Your answer should hold only the lines from the one with "[0:00.10-0:00.20]" through the end of the records, repeated exactly and minus any pictures.

· · · · · · ·

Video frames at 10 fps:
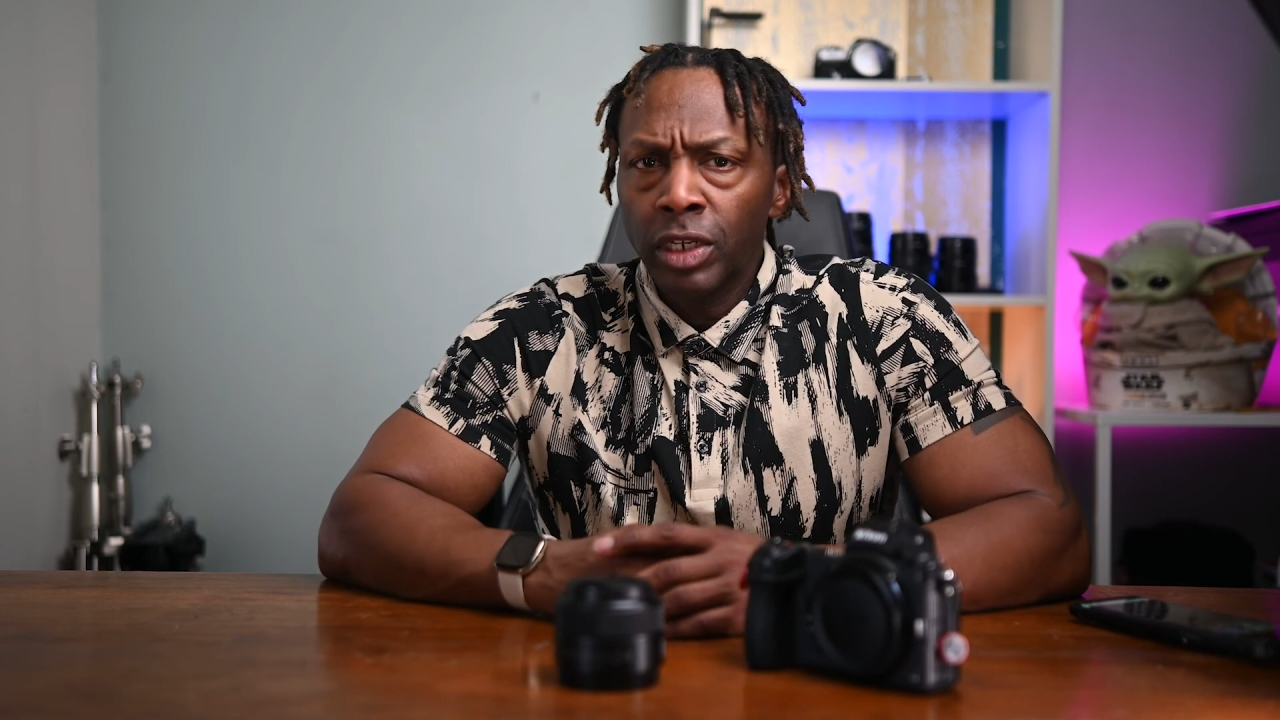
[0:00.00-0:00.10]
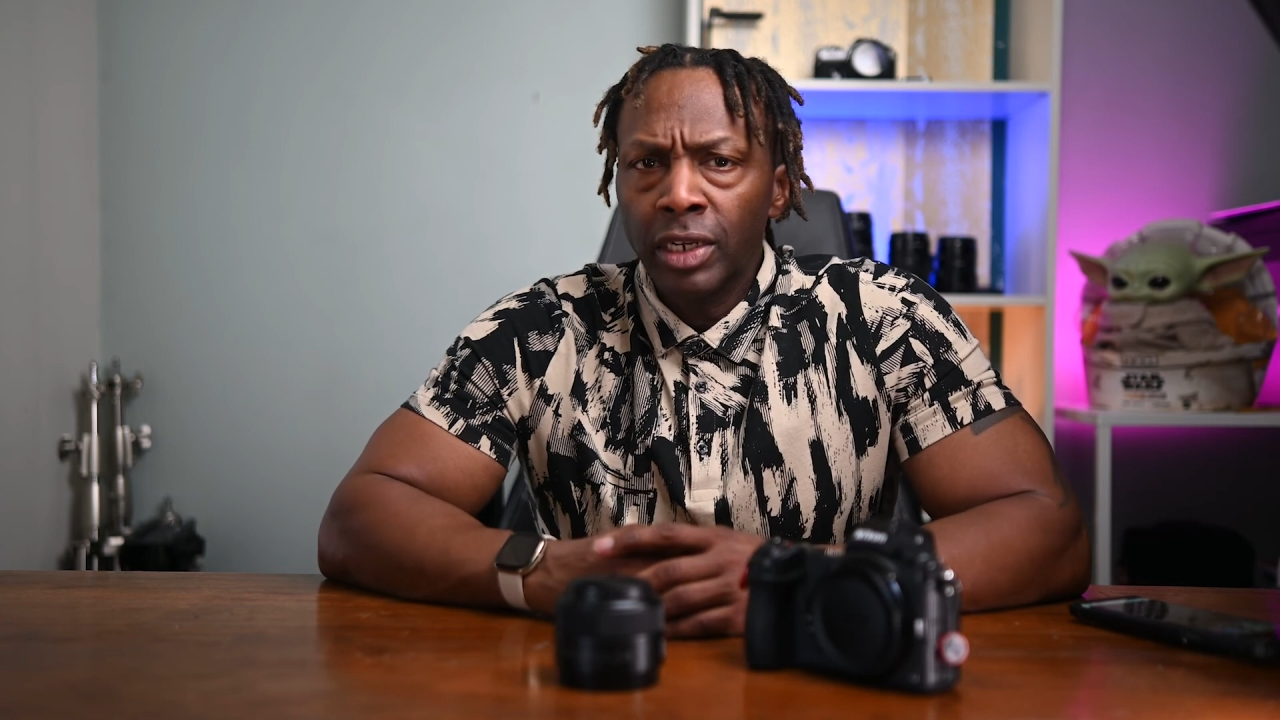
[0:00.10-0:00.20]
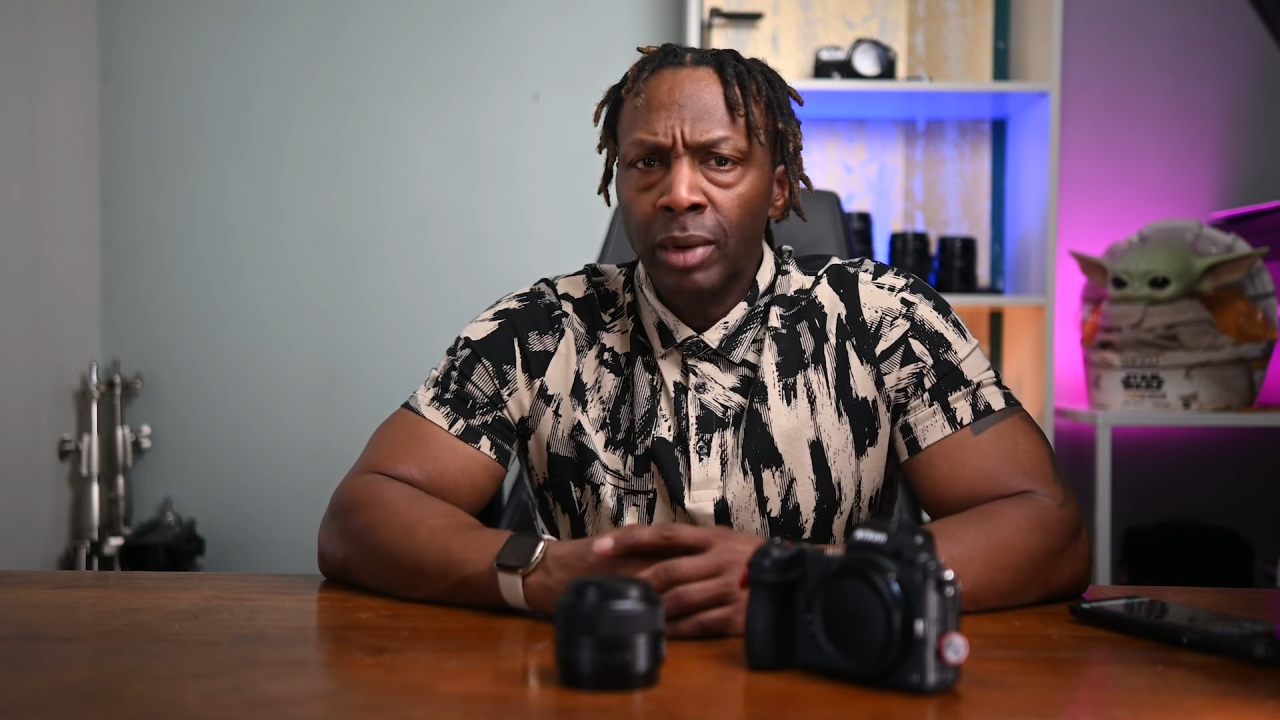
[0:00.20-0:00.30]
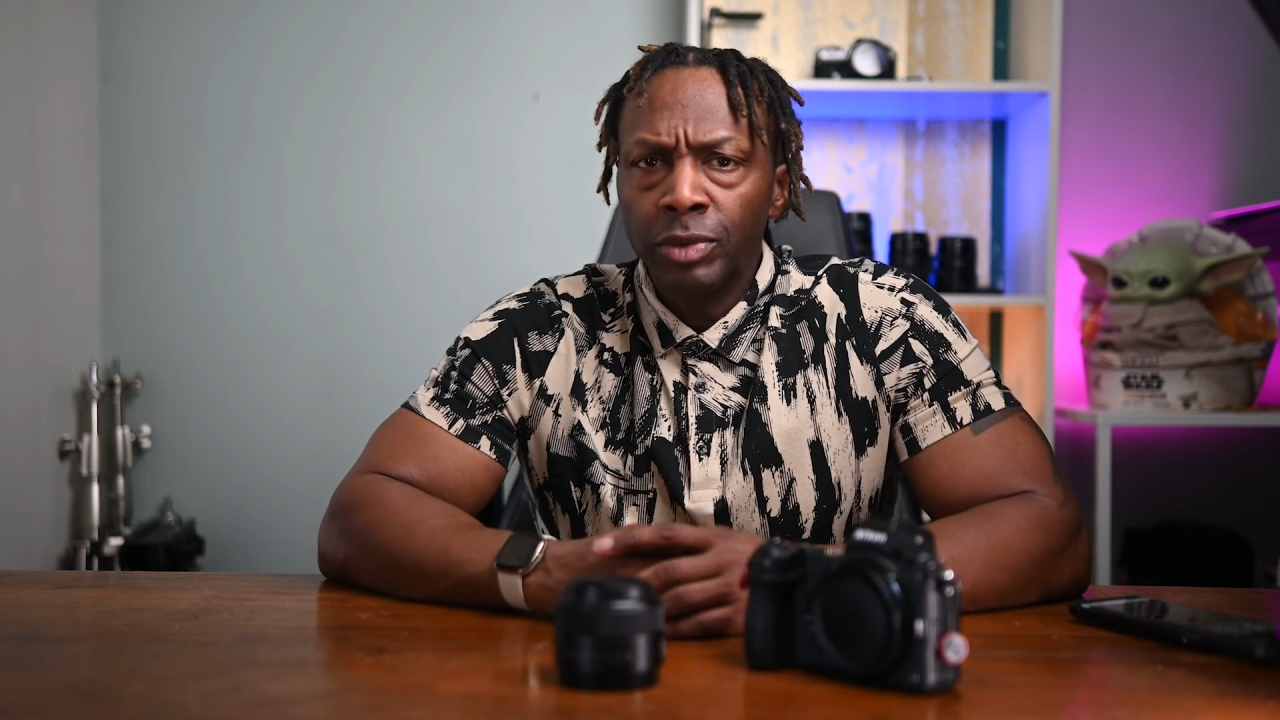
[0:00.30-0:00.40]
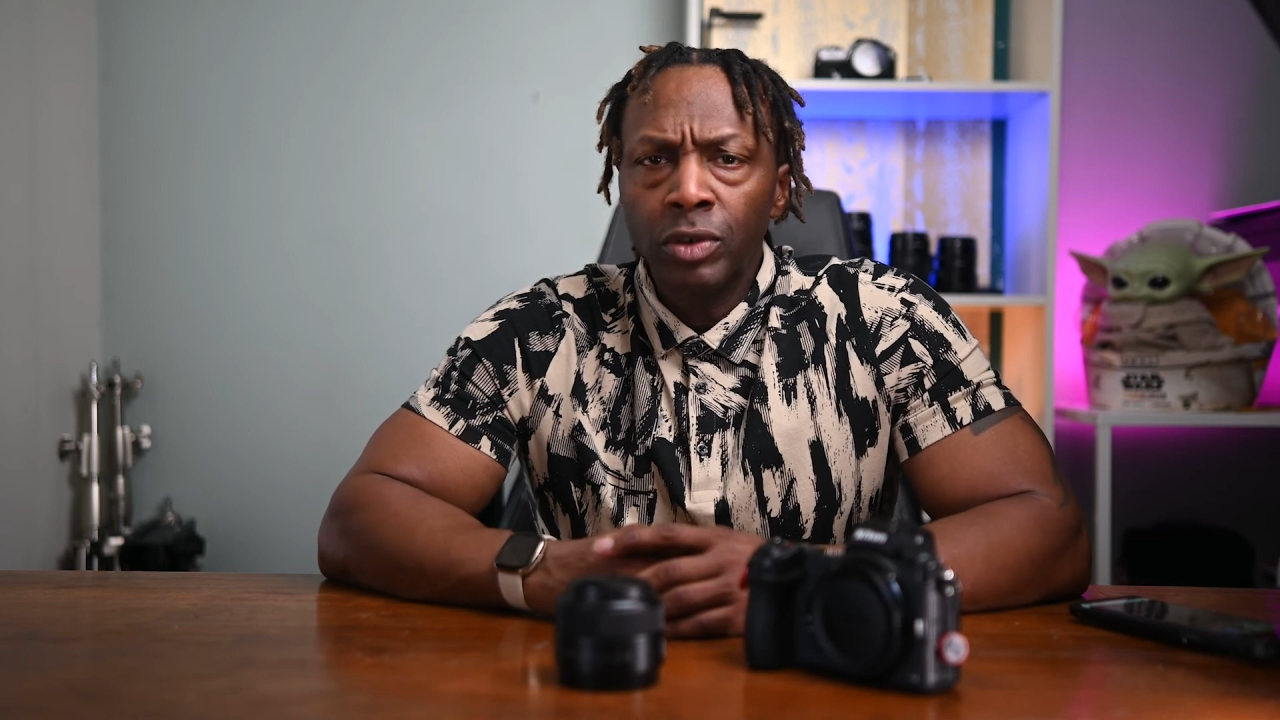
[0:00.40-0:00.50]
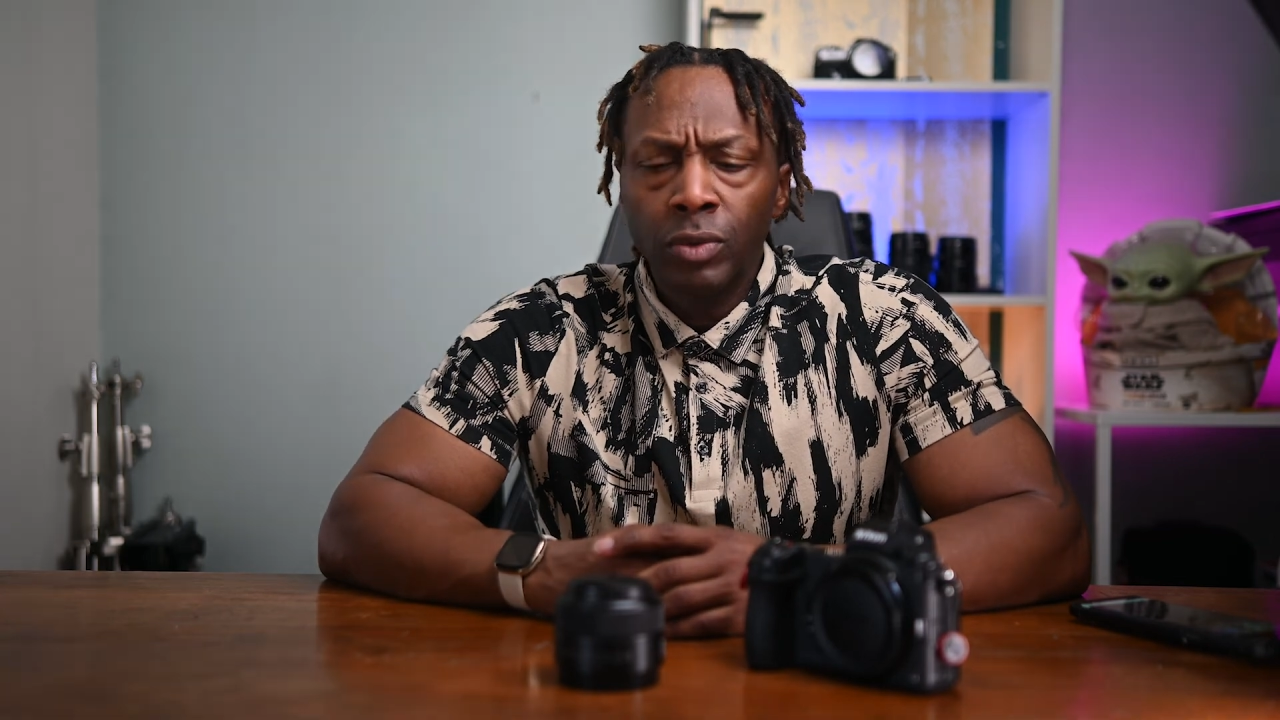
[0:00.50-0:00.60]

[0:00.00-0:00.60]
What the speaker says: good time shooting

· · · · · · ·

▶ [Answer space]:
[0:00.10-0:00.20]
[0:00.20-0:00.30]
[0:00.30-0:00.40]
[0:00.40-0:00.50]
[0:00.50-0:00.60]

[0:00.00-0:00.60]
What the speaker says: good time shooting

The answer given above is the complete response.